### ABOUT THIS EXERCISE:
Output all records below verbatim.

### PROVIDED INFORMATION:
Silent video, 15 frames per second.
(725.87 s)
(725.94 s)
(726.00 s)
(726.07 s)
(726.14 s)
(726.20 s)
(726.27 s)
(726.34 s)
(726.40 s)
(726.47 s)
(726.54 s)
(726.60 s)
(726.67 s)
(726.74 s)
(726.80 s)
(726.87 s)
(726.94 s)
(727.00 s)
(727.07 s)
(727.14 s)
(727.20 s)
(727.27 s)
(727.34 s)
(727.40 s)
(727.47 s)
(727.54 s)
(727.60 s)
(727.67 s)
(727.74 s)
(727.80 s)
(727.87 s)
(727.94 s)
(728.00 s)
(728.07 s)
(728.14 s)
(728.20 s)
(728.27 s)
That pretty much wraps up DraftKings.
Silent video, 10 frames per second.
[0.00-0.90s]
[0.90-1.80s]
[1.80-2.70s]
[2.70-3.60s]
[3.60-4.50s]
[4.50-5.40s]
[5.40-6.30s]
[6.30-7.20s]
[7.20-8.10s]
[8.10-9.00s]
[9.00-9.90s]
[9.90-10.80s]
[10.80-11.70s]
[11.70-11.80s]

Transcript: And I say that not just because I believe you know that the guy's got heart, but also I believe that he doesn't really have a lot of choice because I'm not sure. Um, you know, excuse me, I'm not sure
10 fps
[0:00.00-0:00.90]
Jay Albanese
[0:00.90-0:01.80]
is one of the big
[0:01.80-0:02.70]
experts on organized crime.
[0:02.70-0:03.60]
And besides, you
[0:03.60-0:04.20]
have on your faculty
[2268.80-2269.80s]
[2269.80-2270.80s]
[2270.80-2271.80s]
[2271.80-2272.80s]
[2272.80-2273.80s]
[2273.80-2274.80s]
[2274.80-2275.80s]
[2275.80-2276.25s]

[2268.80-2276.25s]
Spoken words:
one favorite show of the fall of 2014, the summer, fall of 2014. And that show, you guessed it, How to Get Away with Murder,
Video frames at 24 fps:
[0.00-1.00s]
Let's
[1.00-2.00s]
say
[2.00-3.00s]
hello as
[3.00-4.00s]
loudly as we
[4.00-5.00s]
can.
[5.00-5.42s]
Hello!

### PROBLEM SOLUTION:
Silent video, 15 frames per second.
(725.87 s)
(725.94 s)
(726.00 s)
(726.07 s)
(726.14 s)
(726.20 s)
(726.27 s)
(726.34 s)
(726.40 s)
(726.47 s)
(726.54 s)
(726.60 s)
(726.67 s)
(726.74 s)
(726.80 s)
(726.87 s)
(726.94 s)
(727.00 s)
(727.07 s)
(727.14 s)
(727.20 s)
(727.27 s)
(727.34 s)
(727.40 s)
(727.47 s)
(727.54 s)
(727.60 s)
(727.67 s)
(727.74 s)
(727.80 s)
(727.87 s)
(727.94 s)
(728.00 s)
(728.07 s)
(728.14 s)
(728.20 s)
(728.27 s)
That pretty much wraps up DraftKings.
Silent video, 10 frames per second.
[0.00-0.90s]
[0.90-1.80s]
[1.80-2.70s]
[2.70-3.60s]
[3.60-4.50s]
[4.50-5.40s]
[5.40-6.30s]
[6.30-7.20s]
[7.20-8.10s]
[8.10-9.00s]
[9.00-9.90s]
[9.90-10.80s]
[10.80-11.70s]
[11.70-11.80s]

Transcript: And I say that not just because I believe you know that the guy's got heart, but also I believe that he doesn't really have a lot of choice because I'm not sure. Um, you know, excuse me, I'm not sure
10 fps
[0:00.00-0:00.90]
Jay Albanese
[0:00.90-0:01.80]
is one of the big
[0:01.80-0:02.70]
experts on organized crime.
[0:02.70-0:03.60]
And besides, you
[0:03.60-0:04.20]
have on your faculty
[2268.80-2269.80s]
[2269.80-2270.80s]
[2270.80-2271.80s]
[2271.80-2272.80s]
[2272.80-2273.80s]
[2273.80-2274.80s]
[2274.80-2275.80s]
[2275.80-2276.25s]

[2268.80-2276.25s]
Spoken words:
one favorite show of the fall of 2014, the summer, fall of 2014. And that show, you guessed it, How to Get Away with Murder,
Video frames at 24 fps:
[0.00-1.00s]
Let's
[1.00-2.00s]
say
[2.00-3.00s]
hello as
[3.00-4.00s]
loudly as we
[4.00-5.00s]
can.
[5.00-5.42s]
Hello!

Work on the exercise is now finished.